### Your assignment
Among the entries below, count the lines that contain the word "Language". Respond with the count only.

### Data records
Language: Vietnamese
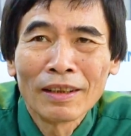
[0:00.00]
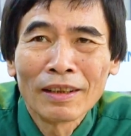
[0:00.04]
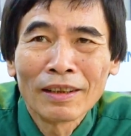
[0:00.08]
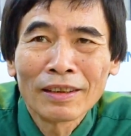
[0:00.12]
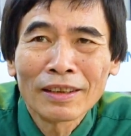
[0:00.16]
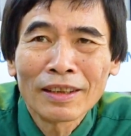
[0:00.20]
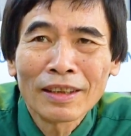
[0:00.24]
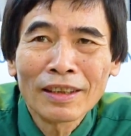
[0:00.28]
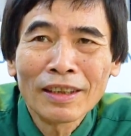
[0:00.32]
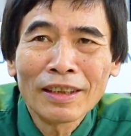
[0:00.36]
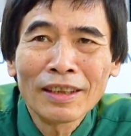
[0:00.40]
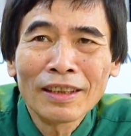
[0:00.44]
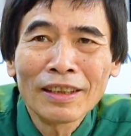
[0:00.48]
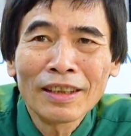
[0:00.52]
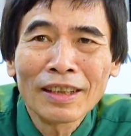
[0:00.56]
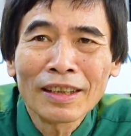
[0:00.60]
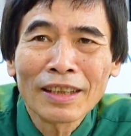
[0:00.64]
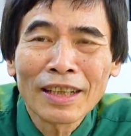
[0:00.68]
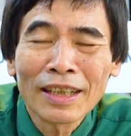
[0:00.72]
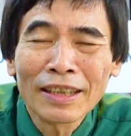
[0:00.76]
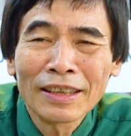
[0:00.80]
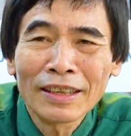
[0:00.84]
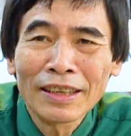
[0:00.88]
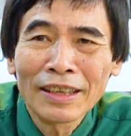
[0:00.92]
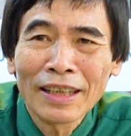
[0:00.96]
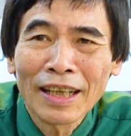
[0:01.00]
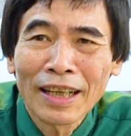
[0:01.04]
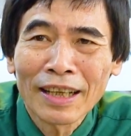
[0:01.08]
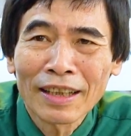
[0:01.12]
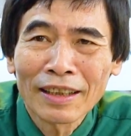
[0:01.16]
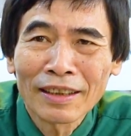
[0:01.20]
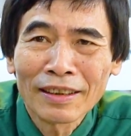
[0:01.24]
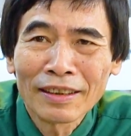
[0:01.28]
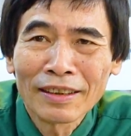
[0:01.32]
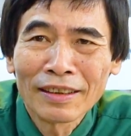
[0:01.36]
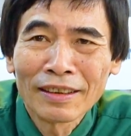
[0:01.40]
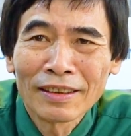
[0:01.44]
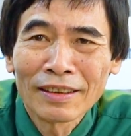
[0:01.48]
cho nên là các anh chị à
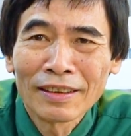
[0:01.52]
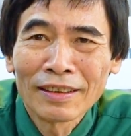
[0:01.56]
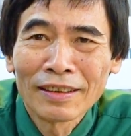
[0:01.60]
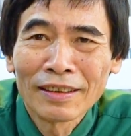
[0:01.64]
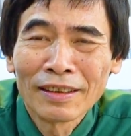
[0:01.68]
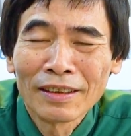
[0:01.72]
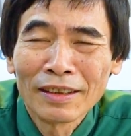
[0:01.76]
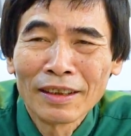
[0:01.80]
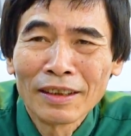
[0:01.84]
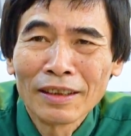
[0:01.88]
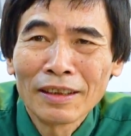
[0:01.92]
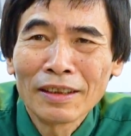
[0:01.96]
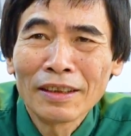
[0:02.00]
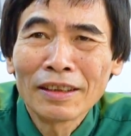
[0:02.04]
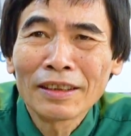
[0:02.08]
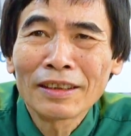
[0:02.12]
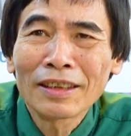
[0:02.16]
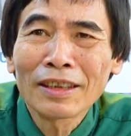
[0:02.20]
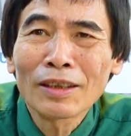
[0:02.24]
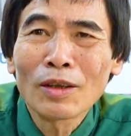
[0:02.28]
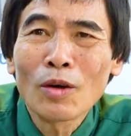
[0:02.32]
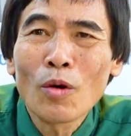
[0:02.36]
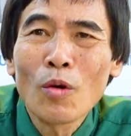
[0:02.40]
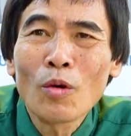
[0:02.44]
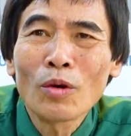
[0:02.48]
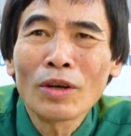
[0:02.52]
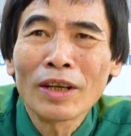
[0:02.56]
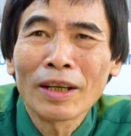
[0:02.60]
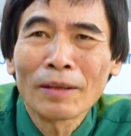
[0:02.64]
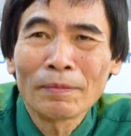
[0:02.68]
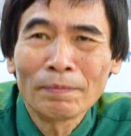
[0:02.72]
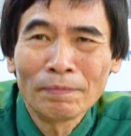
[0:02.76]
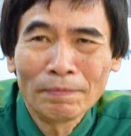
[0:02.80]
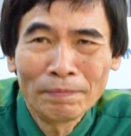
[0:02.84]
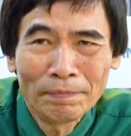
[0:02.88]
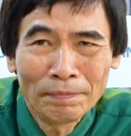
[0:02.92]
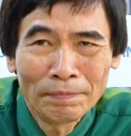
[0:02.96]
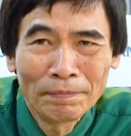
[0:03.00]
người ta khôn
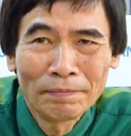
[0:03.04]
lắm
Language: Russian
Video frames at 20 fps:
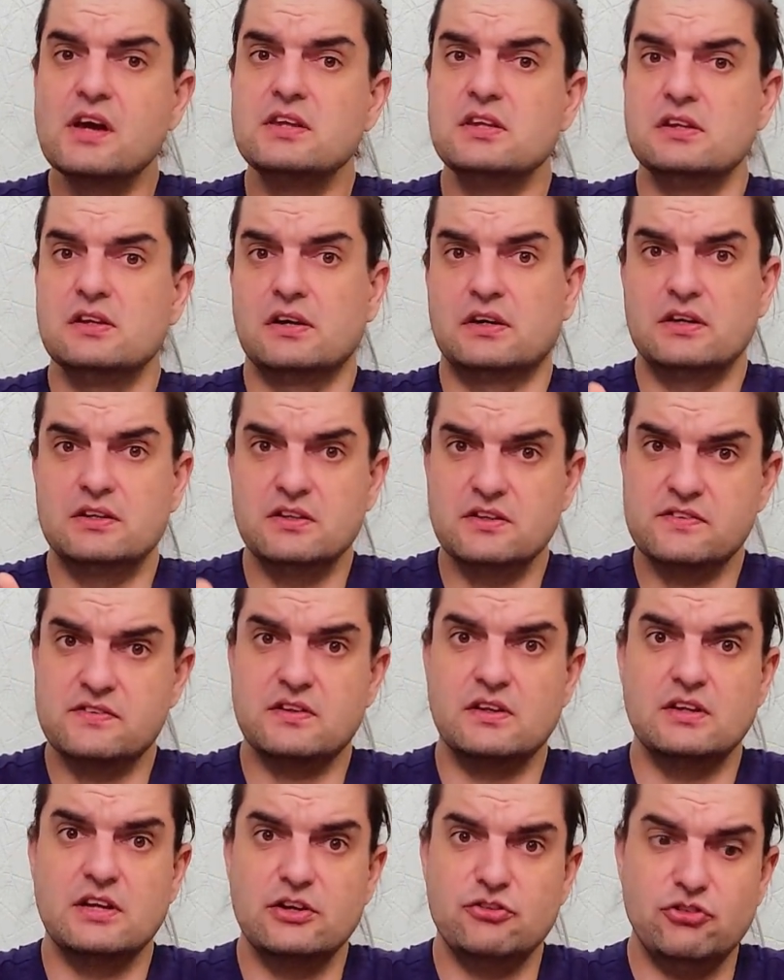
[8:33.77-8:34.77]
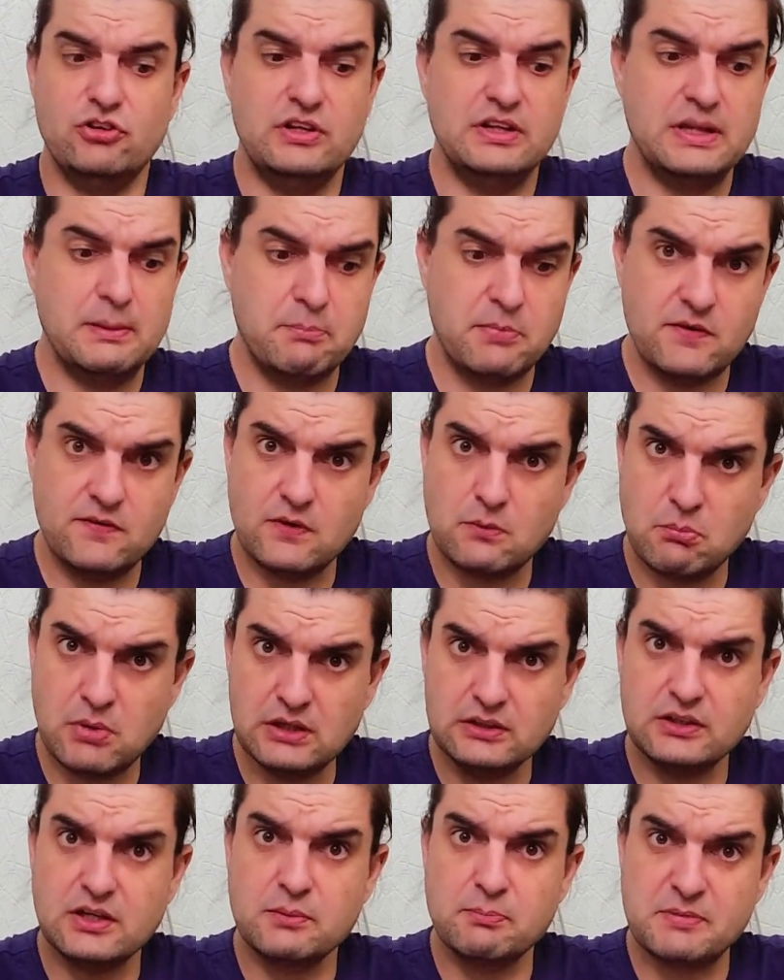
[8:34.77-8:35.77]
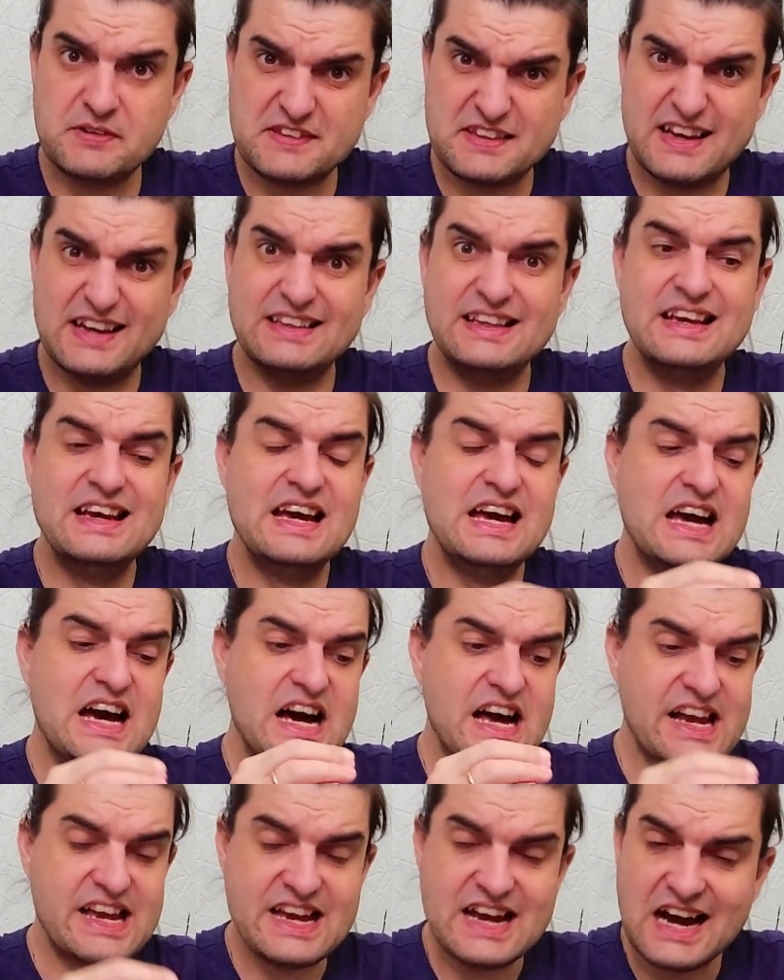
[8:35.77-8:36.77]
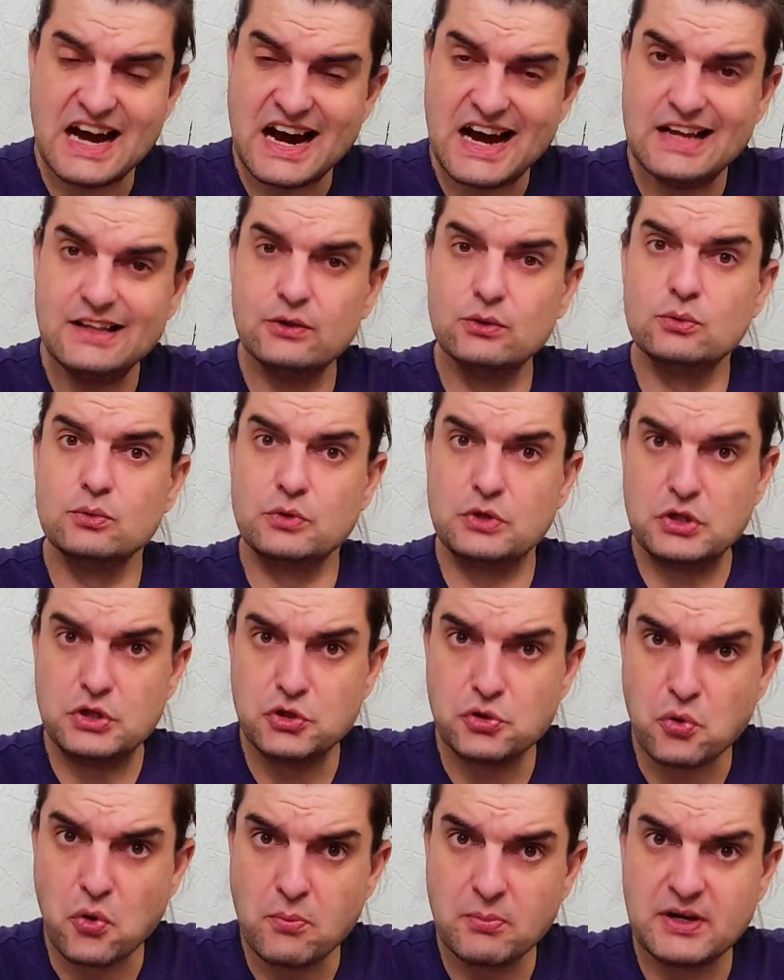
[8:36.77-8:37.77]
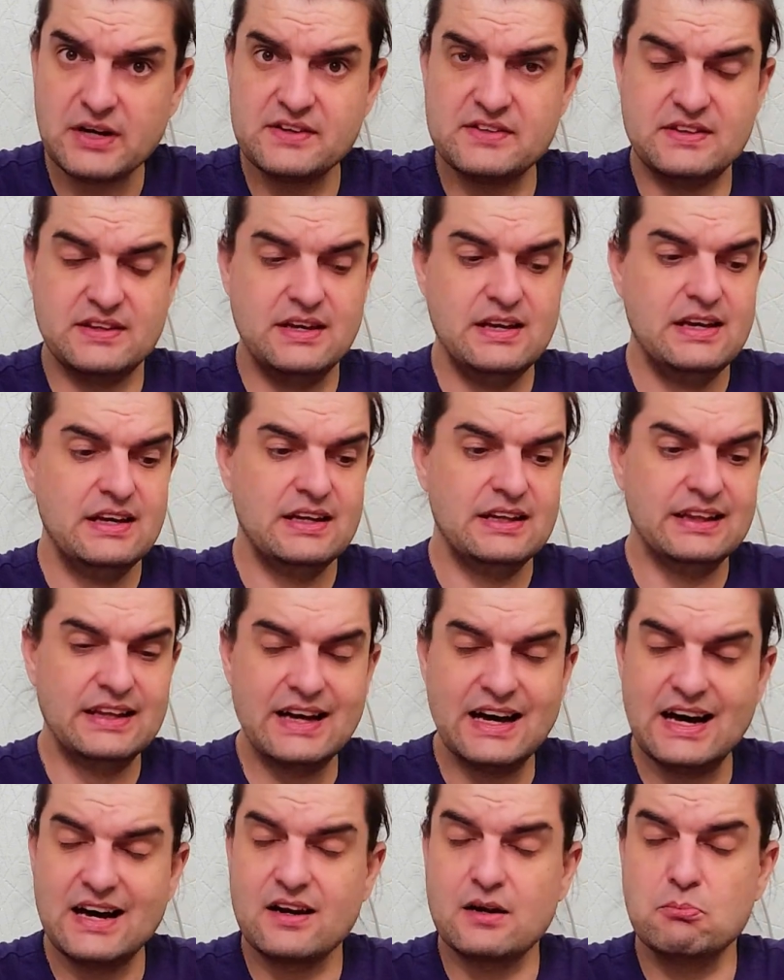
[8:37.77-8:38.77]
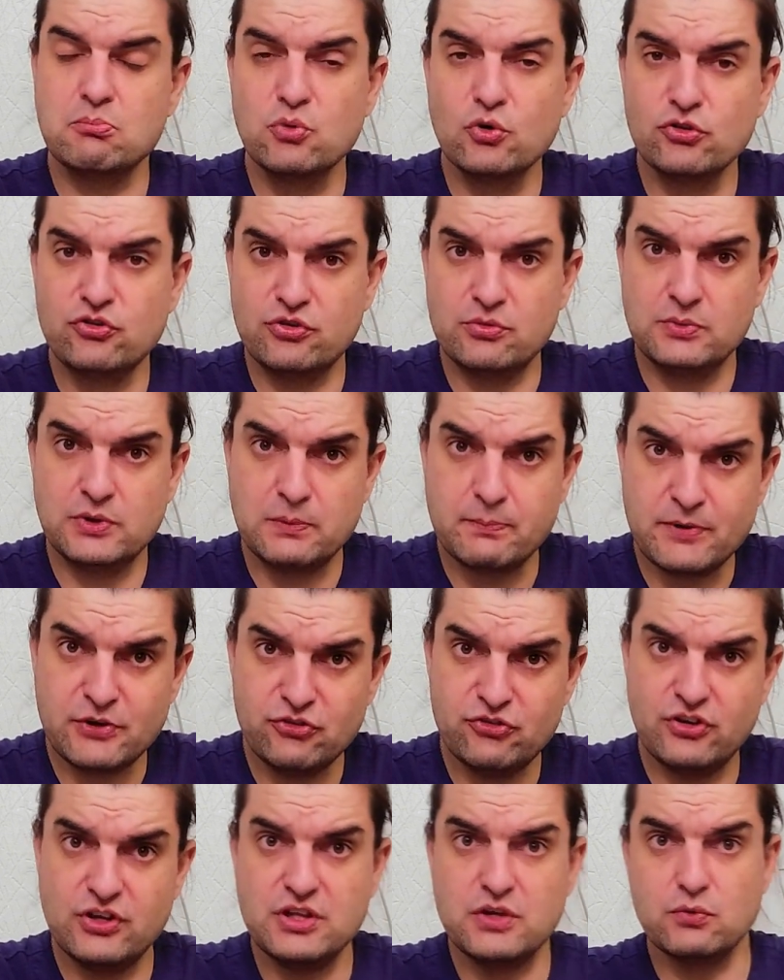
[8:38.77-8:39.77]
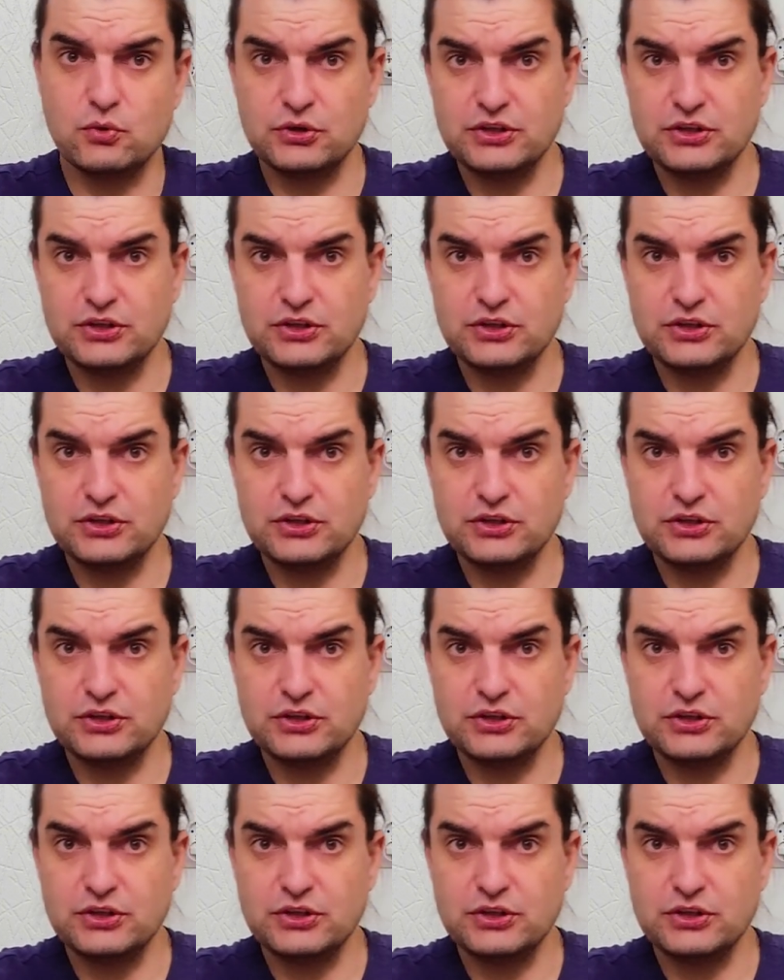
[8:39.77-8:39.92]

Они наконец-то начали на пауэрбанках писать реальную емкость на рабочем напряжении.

### Completed task
2